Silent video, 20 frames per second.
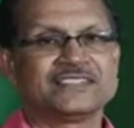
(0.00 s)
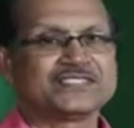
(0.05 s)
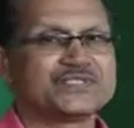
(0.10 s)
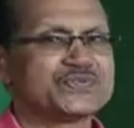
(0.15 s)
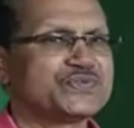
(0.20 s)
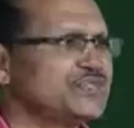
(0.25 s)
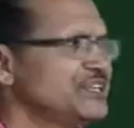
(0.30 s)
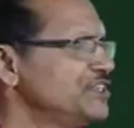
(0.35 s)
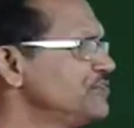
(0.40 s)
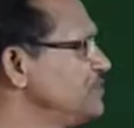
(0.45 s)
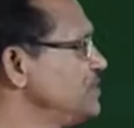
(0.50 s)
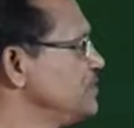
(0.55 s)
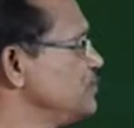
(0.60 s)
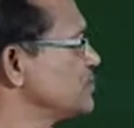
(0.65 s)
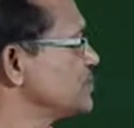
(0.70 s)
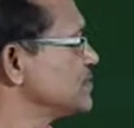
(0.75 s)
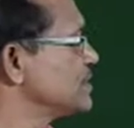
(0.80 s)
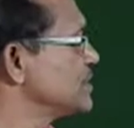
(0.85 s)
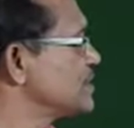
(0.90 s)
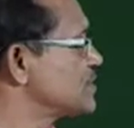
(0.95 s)
So here we
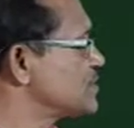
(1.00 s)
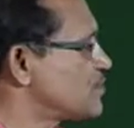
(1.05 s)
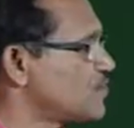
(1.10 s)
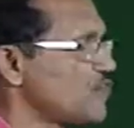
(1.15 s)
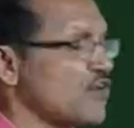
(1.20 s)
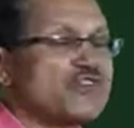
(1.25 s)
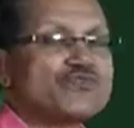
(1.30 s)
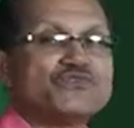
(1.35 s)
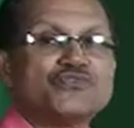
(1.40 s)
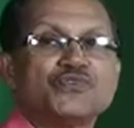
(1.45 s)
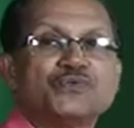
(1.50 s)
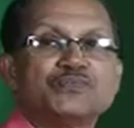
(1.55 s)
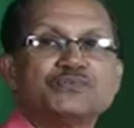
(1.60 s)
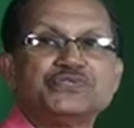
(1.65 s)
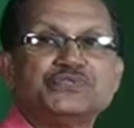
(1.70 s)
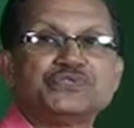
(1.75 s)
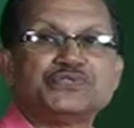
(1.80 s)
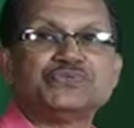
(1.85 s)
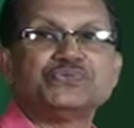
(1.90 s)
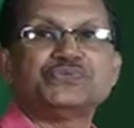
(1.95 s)
use the strong form
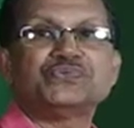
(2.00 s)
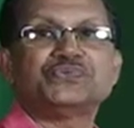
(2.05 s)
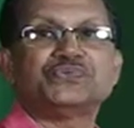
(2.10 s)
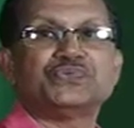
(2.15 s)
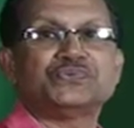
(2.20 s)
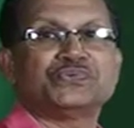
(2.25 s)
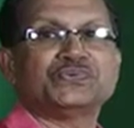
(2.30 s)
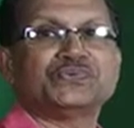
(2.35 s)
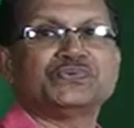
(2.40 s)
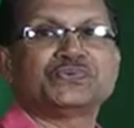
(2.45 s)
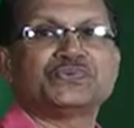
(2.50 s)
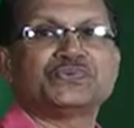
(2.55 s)
to.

> [Your task]: Restate the preceding entries in full, word for word, with the pictures removed.

> [Finished task]:
Silent video, 20 frames per second.
(0.00 s)
(0.05 s)
(0.10 s)
(0.15 s)
(0.20 s)
(0.25 s)
(0.30 s)
(0.35 s)
(0.40 s)
(0.45 s)
(0.50 s)
(0.55 s)
(0.60 s)
(0.65 s)
(0.70 s)
(0.75 s)
(0.80 s)
(0.85 s)
(0.90 s)
(0.95 s)
So here we
(1.00 s)
(1.05 s)
(1.10 s)
(1.15 s)
(1.20 s)
(1.25 s)
(1.30 s)
(1.35 s)
(1.40 s)
(1.45 s)
(1.50 s)
(1.55 s)
(1.60 s)
(1.65 s)
(1.70 s)
(1.75 s)
(1.80 s)
(1.85 s)
(1.90 s)
(1.95 s)
use the strong form
(2.00 s)
(2.05 s)
(2.10 s)
(2.15 s)
(2.20 s)
(2.25 s)
(2.30 s)
(2.35 s)
(2.40 s)
(2.45 s)
(2.50 s)
(2.55 s)
to.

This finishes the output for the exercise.